## SOURCE RECORDS
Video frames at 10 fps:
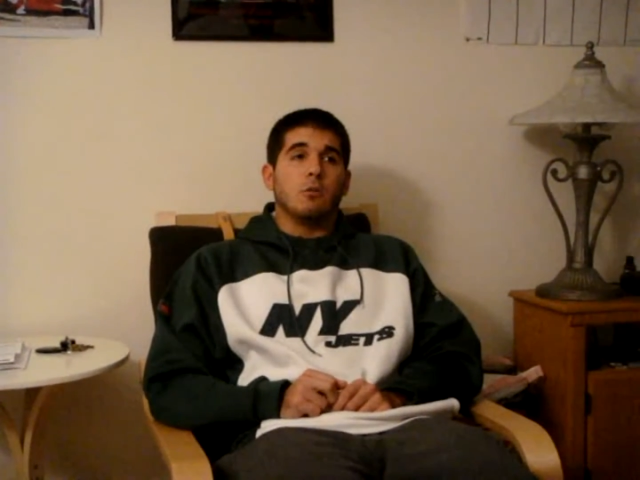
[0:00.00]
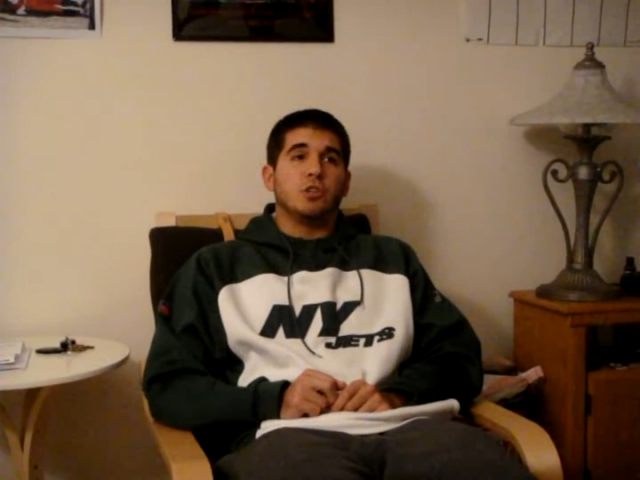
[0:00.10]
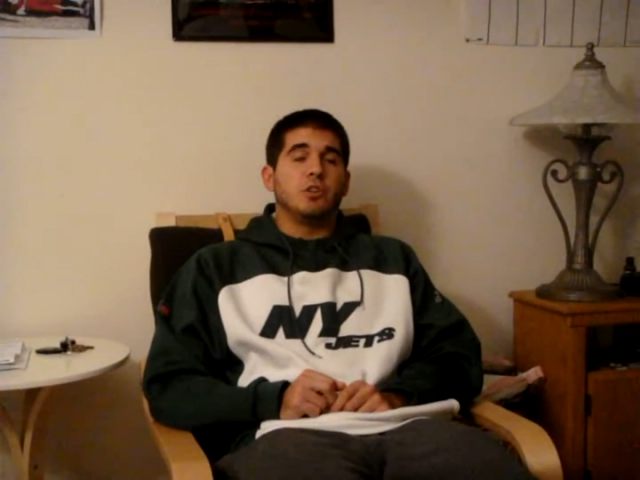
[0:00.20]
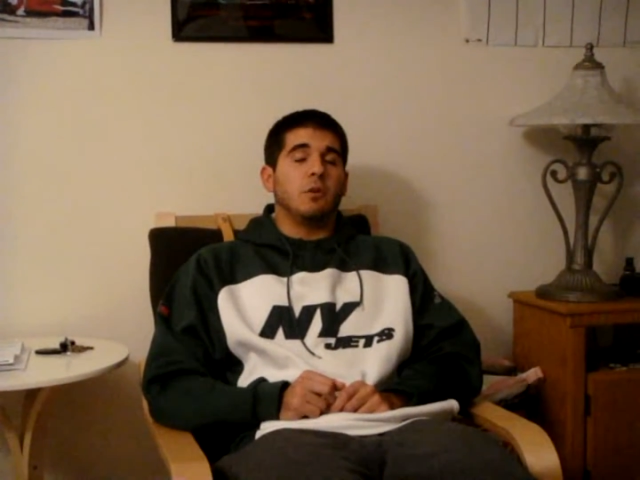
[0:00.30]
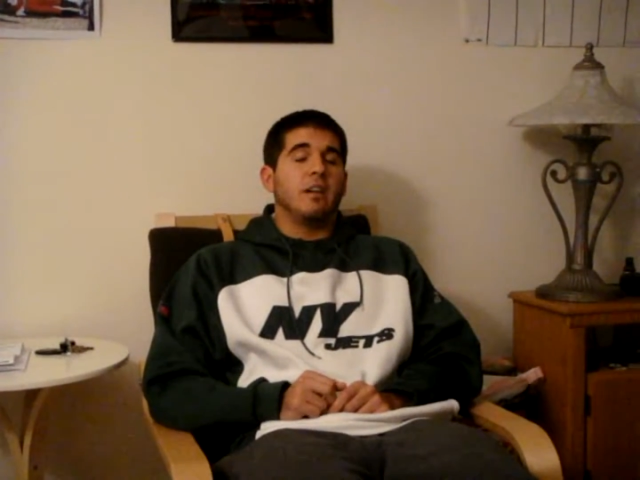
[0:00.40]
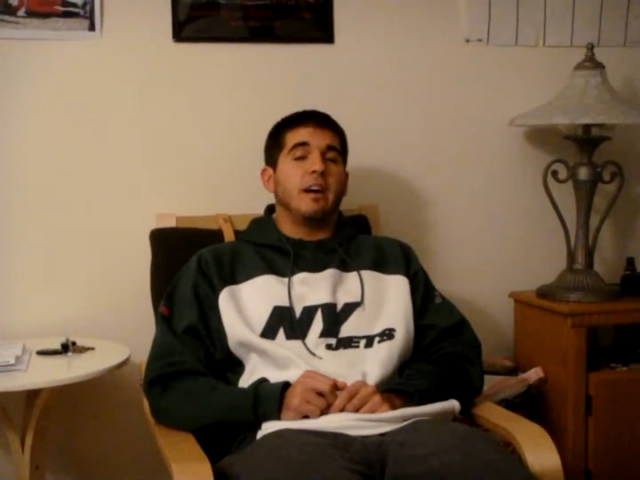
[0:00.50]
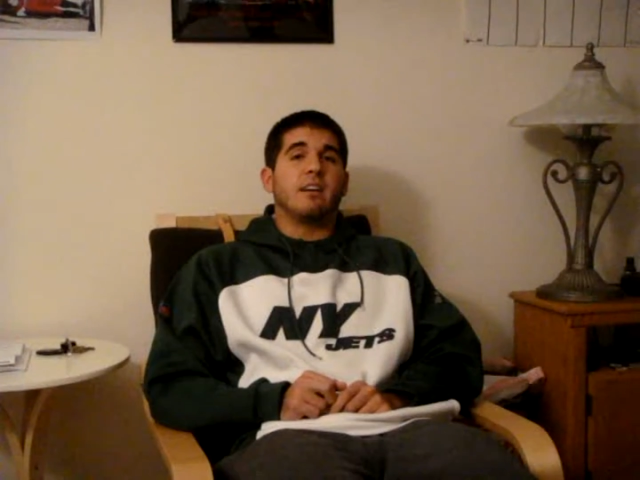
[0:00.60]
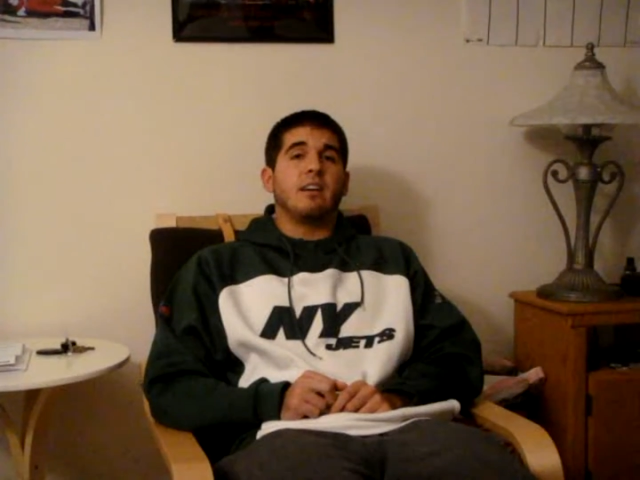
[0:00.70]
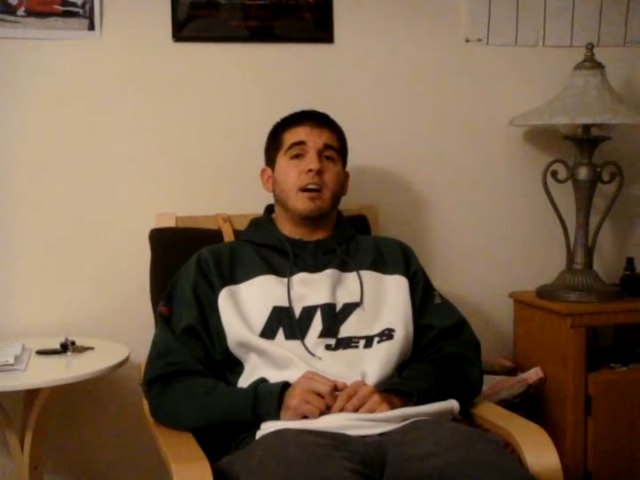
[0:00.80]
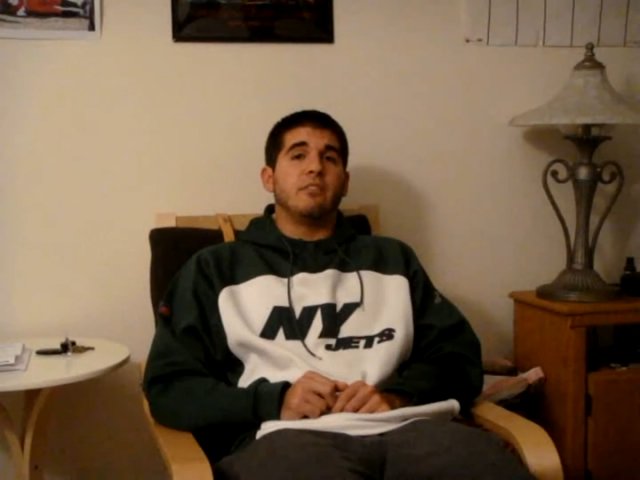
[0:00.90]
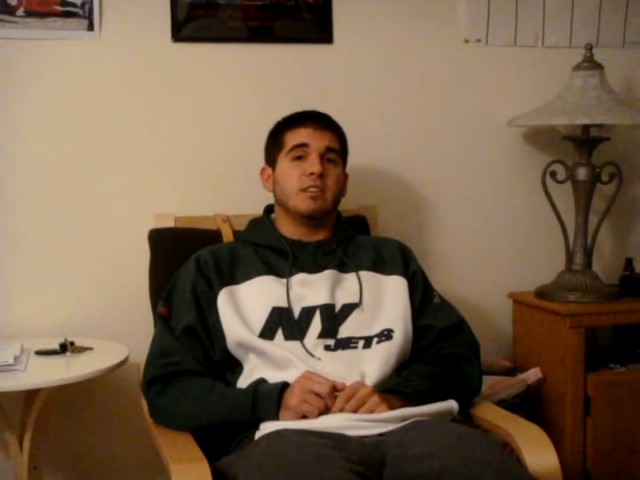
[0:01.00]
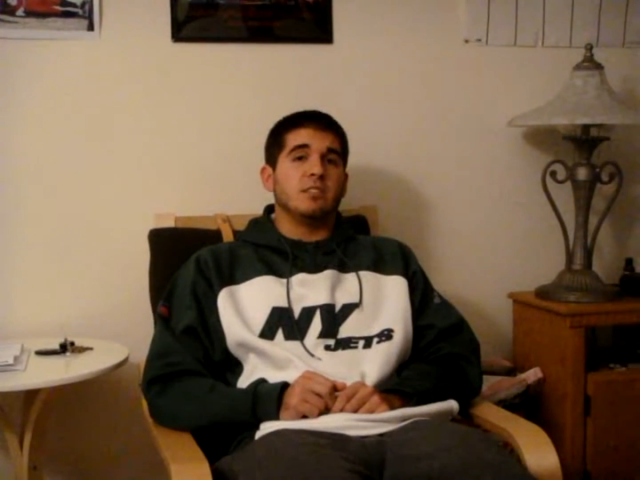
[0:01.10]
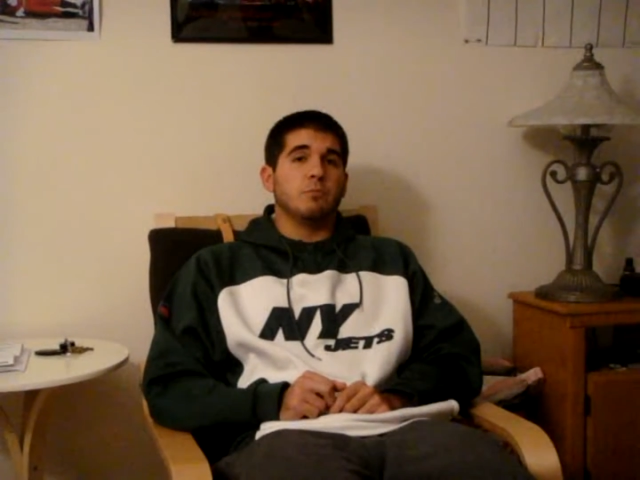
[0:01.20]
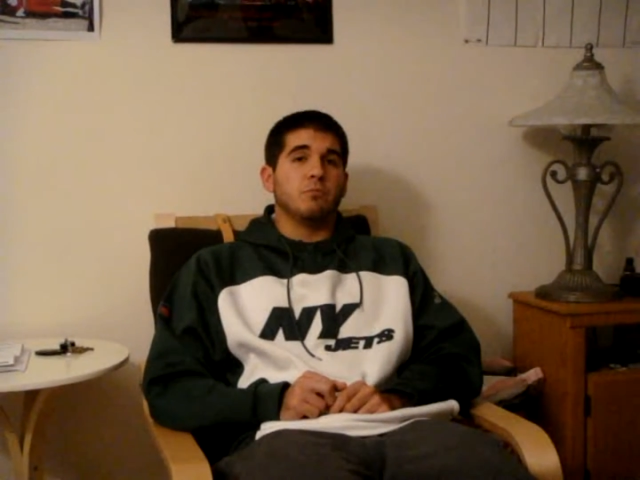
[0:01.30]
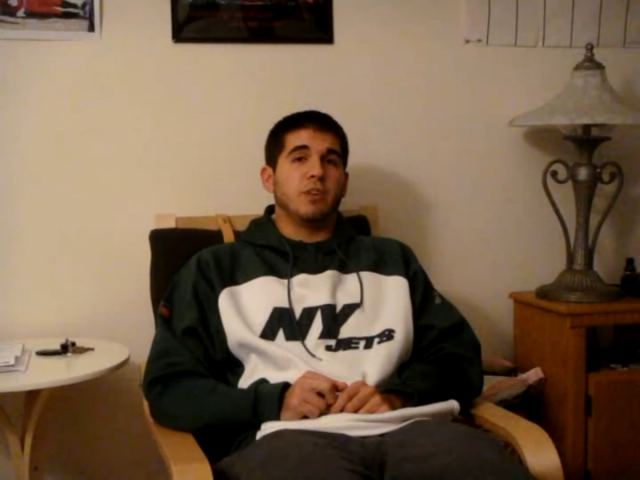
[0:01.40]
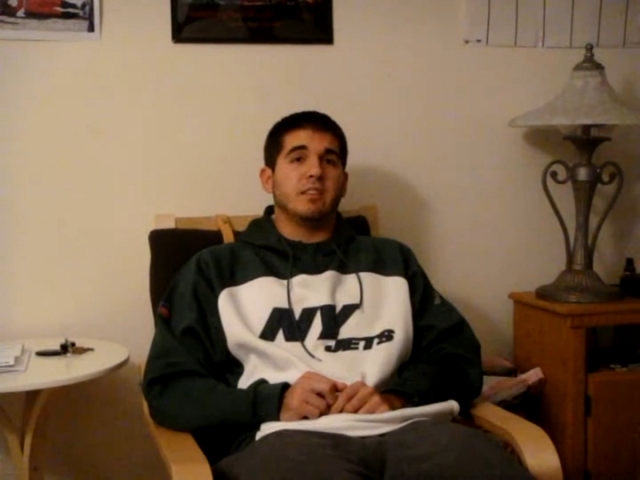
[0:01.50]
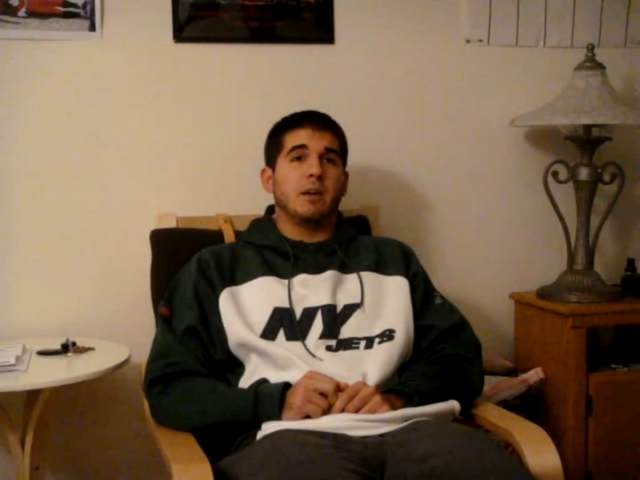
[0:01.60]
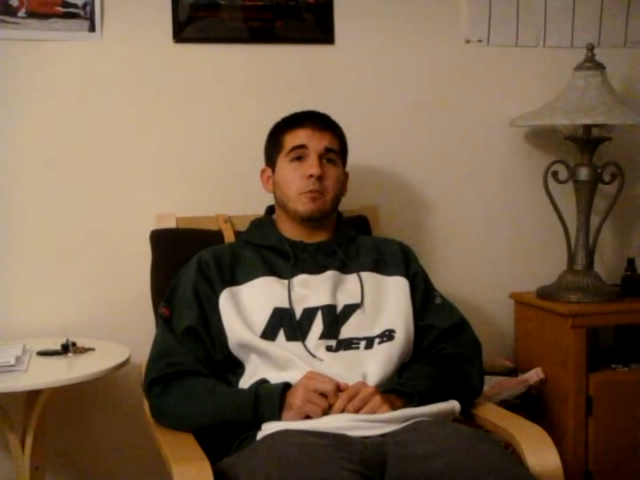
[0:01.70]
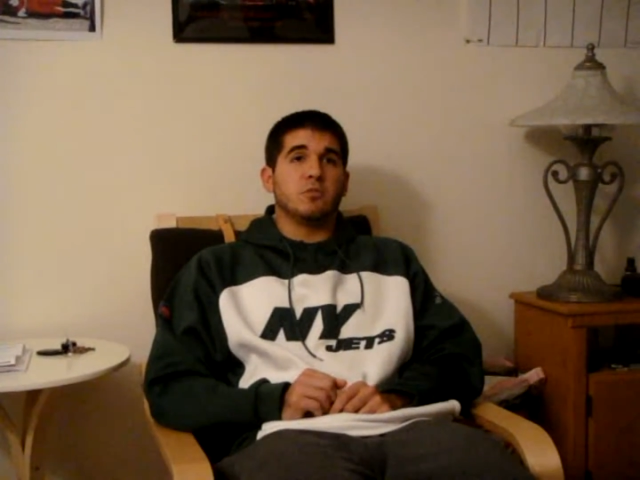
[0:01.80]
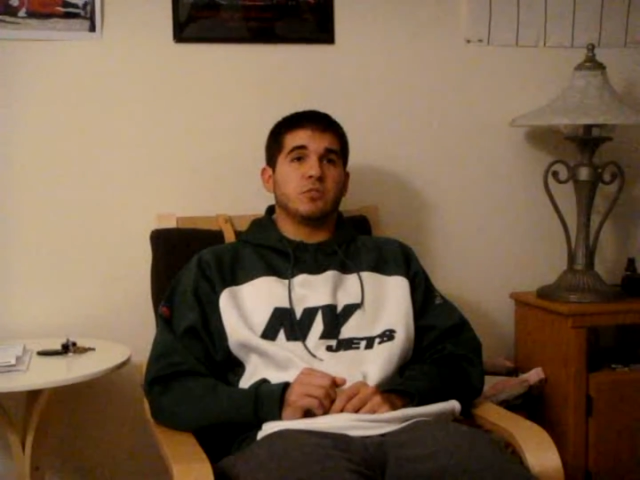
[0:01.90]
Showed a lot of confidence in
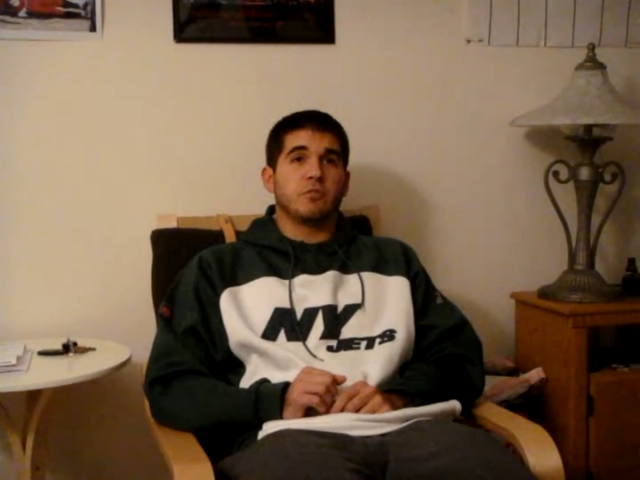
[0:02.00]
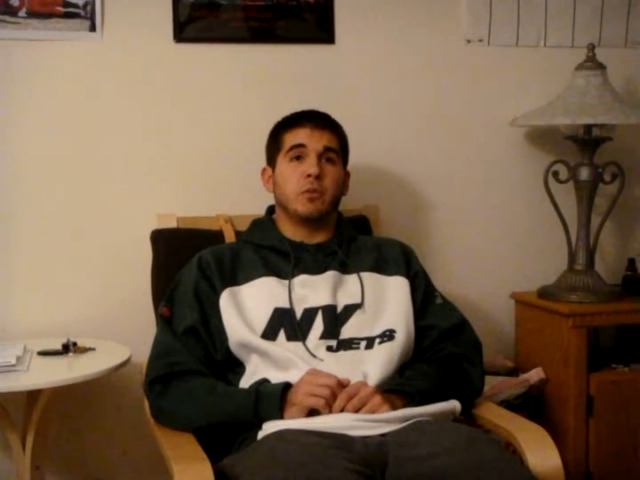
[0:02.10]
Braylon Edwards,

## TASK DETAILS
Please reproduce every entry above exactly, but leave out the pictures.

## FINAL ANSWER
Video frames at 10 fps:
[0:00.00]
[0:00.10]
[0:00.20]
[0:00.30]
[0:00.40]
[0:00.50]
[0:00.60]
[0:00.70]
[0:00.80]
[0:00.90]
[0:01.00]
[0:01.10]
[0:01.20]
[0:01.30]
[0:01.40]
[0:01.50]
[0:01.60]
[0:01.70]
[0:01.80]
[0:01.90]
Showed a lot of confidence in
[0:02.00]
[0:02.10]
Braylon Edwards,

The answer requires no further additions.